Student unrest is back! The spirit of '68 lives! Well that's probably a bit strong but nice to see the streets of London paved with spotty protestors again after all these years. See http://www.bbc.co.uk/news/education-11726822 Quite takes me back to the days (well day really) when I marched under the NUS banner through the streets of that London. I was telling some of the youngsters at university about it and it reminded me just how far we have come in the three decades that separate my two degree courses.

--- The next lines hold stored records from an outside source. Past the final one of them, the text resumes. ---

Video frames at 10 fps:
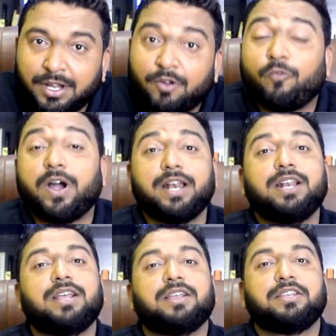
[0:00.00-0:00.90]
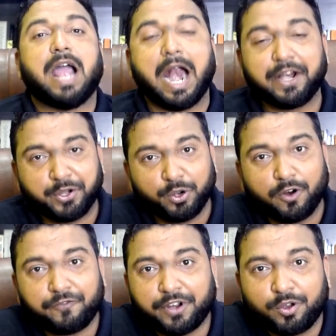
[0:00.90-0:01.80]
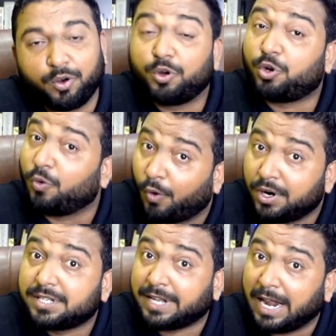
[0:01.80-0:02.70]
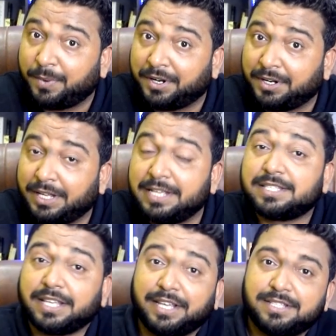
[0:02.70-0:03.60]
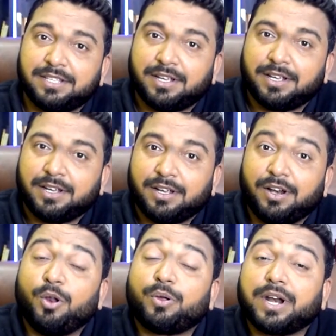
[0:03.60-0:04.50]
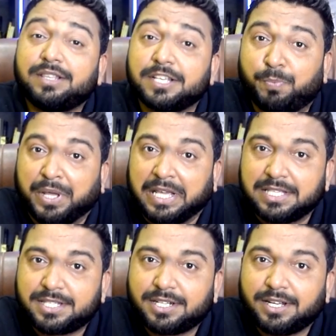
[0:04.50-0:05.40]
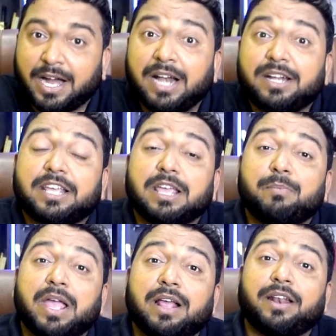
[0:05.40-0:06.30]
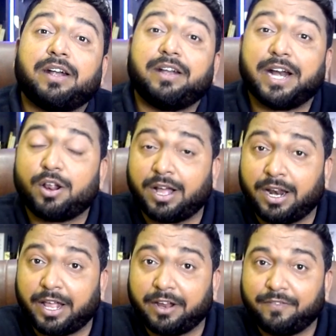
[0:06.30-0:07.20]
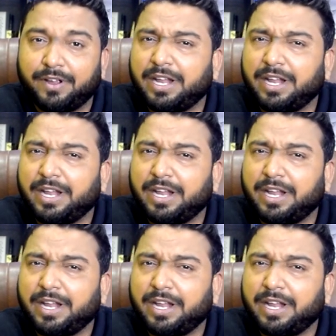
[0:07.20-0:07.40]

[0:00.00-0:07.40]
While the attitude of Trinculo towards Caliban, he says, "Look at this beast. I'll take him England, dead or alive.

Now nobody has ever called me a socialist and lived to tell the tale but I took to the streets back then in support of the NUS campaign for full grants for all students, regardless of means. Grants, yes bloody grants. They used to pay us to go to university and the amount you got depended on how rich your folks were. Never mind fees, we didn't have to worry about those. No, we got a grant to live on. Oh and we were taught in groups that could be managed without crowd control skills. A golden age? That would be a tad strong but it does make you think doesn't it. My thought process back then at the dawn of Thatcherism (befuddled of course by the drink I bought with my grant) was something like this:
  • public funding of  further education was a good thing, a privilege which some of us abused but one worth preserving
  • public funding should be applied even-handedly - we were old enough to vote and to fight in wars and it was insulting to be rewarded/punished for the poverty/wealth of our parents 
  • a social contract existed which conferred on me certain privileges which came with matching reponsibilities. Quite possibly this last one was rather old-fashioned and Pooterish of me but it was how I had been brought up, also incidentally how my (state) education encouraged me to behave 
Which of these doesn't hold up today? I'm serious please tell me, and also tell me why we can't have a sane debate about precisely how many people we want to pay to go university (if any - I'm persuadable on this point I suspect). Current political debate is intellectually bereft which really is a bugger given how many of the people in it have had a university education. The whole issue makes me very sad. Does anyone other than me talk of a social contract any more? Is it the same as the Boy Cameron's bloody Big Society?

There is hope despite all this bollocks. I thought as much as I left the pub at lunch time after an illuminating chat about all sorts of guff but mostly about why I am now a post-structuralist having come out of my radical feminist phase, which, let's face it, lasted longer than anyone expected. I've never been a marxist so maybe I should give that a go as well, particularly since it is now so unfashionable. That Roberts, what are we going to do with him eh? I'm the only man who drifts leftwards as he gets older. We finish with another question - who is that in the picture? He's my new hero. A gift voucher for the Overgraduate gift shop for the first correct answer.